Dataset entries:
*** Begin section ***

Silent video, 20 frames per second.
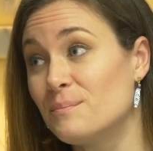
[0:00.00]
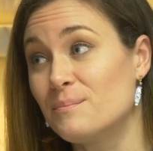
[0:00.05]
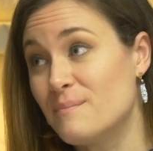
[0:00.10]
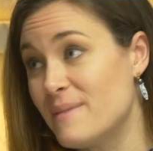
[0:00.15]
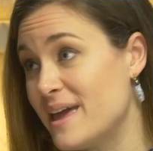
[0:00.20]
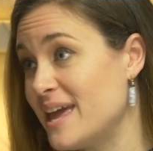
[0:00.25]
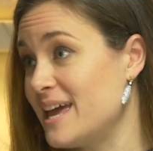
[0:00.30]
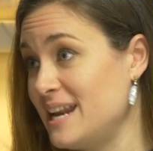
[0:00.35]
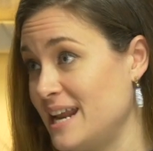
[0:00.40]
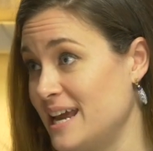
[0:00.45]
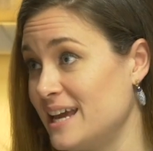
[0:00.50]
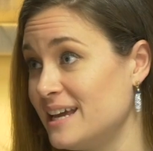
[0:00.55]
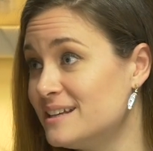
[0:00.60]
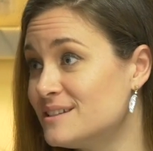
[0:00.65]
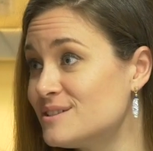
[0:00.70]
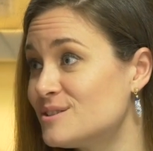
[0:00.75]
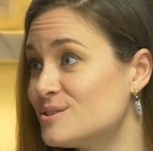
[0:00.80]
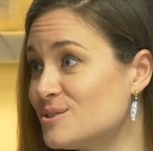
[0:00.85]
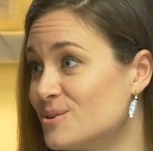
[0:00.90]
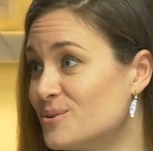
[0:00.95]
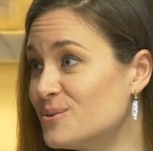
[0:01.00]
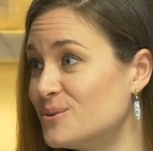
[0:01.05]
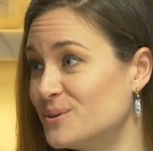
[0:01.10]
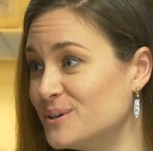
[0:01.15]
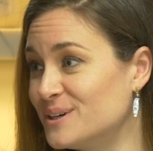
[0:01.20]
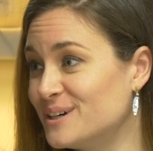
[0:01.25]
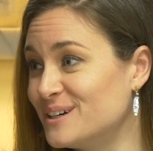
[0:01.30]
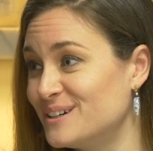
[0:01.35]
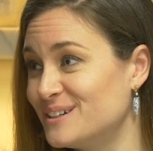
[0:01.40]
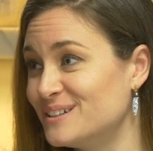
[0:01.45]
mayonnaise
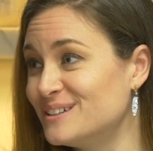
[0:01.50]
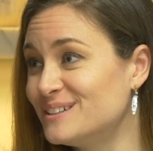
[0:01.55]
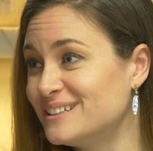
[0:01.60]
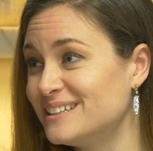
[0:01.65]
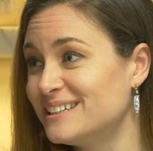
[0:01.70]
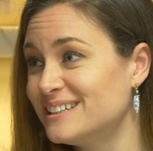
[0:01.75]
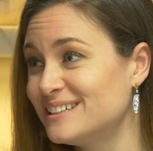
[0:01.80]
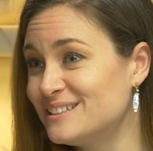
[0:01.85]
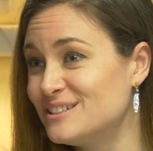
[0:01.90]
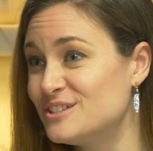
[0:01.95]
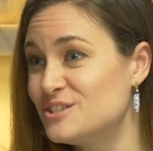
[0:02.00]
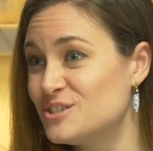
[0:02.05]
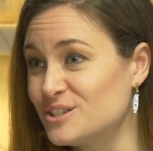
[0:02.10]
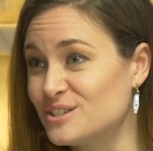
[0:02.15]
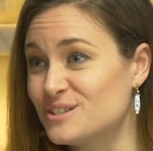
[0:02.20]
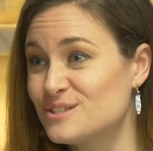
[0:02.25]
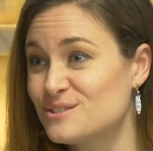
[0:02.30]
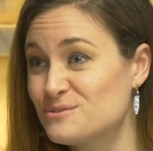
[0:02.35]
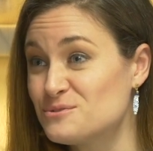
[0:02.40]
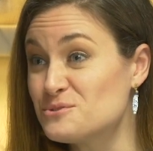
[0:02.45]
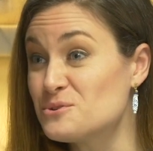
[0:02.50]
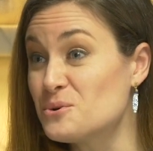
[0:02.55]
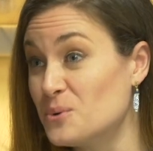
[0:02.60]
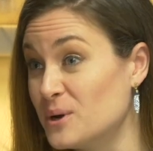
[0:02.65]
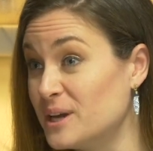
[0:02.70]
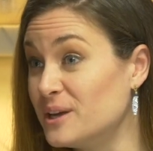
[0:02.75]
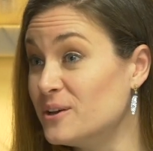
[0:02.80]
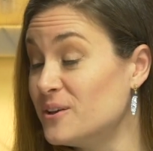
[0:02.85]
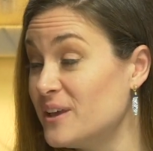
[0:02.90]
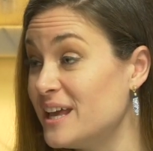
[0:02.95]
or just
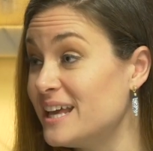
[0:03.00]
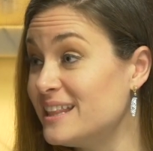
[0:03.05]
oil,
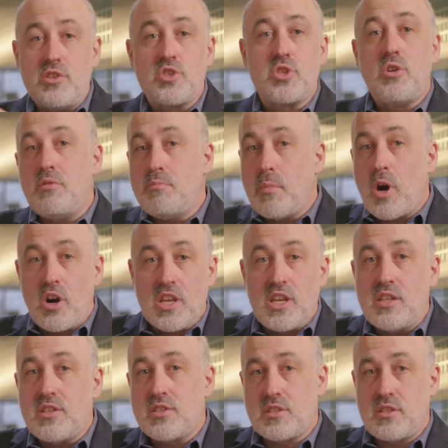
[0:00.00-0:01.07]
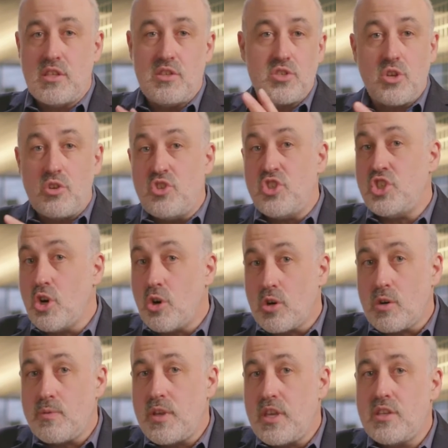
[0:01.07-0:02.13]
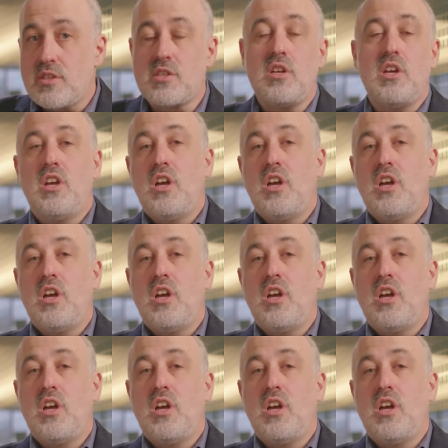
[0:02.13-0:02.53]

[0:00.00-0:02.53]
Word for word: certain markets, in certain geographies.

*** End section ***

Drop the pictures and reproduce the rest of the entries above exactly.

Silent video, 20 frames per second.
[0:00.00]
[0:00.05]
[0:00.10]
[0:00.15]
[0:00.20]
[0:00.25]
[0:00.30]
[0:00.35]
[0:00.40]
[0:00.45]
[0:00.50]
[0:00.55]
[0:00.60]
[0:00.65]
[0:00.70]
[0:00.75]
[0:00.80]
[0:00.85]
[0:00.90]
[0:00.95]
[0:01.00]
[0:01.05]
[0:01.10]
[0:01.15]
[0:01.20]
[0:01.25]
[0:01.30]
[0:01.35]
[0:01.40]
[0:01.45]
mayonnaise
[0:01.50]
[0:01.55]
[0:01.60]
[0:01.65]
[0:01.70]
[0:01.75]
[0:01.80]
[0:01.85]
[0:01.90]
[0:01.95]
[0:02.00]
[0:02.05]
[0:02.10]
[0:02.15]
[0:02.20]
[0:02.25]
[0:02.30]
[0:02.35]
[0:02.40]
[0:02.45]
[0:02.50]
[0:02.55]
[0:02.60]
[0:02.65]
[0:02.70]
[0:02.75]
[0:02.80]
[0:02.85]
[0:02.90]
[0:02.95]
or just
[0:03.00]
[0:03.05]
oil,
[0:00.00-0:01.07]
[0:01.07-0:02.13]
[0:02.13-0:02.53]

[0:00.00-0:02.53]
Word for word: certain markets, in certain geographies.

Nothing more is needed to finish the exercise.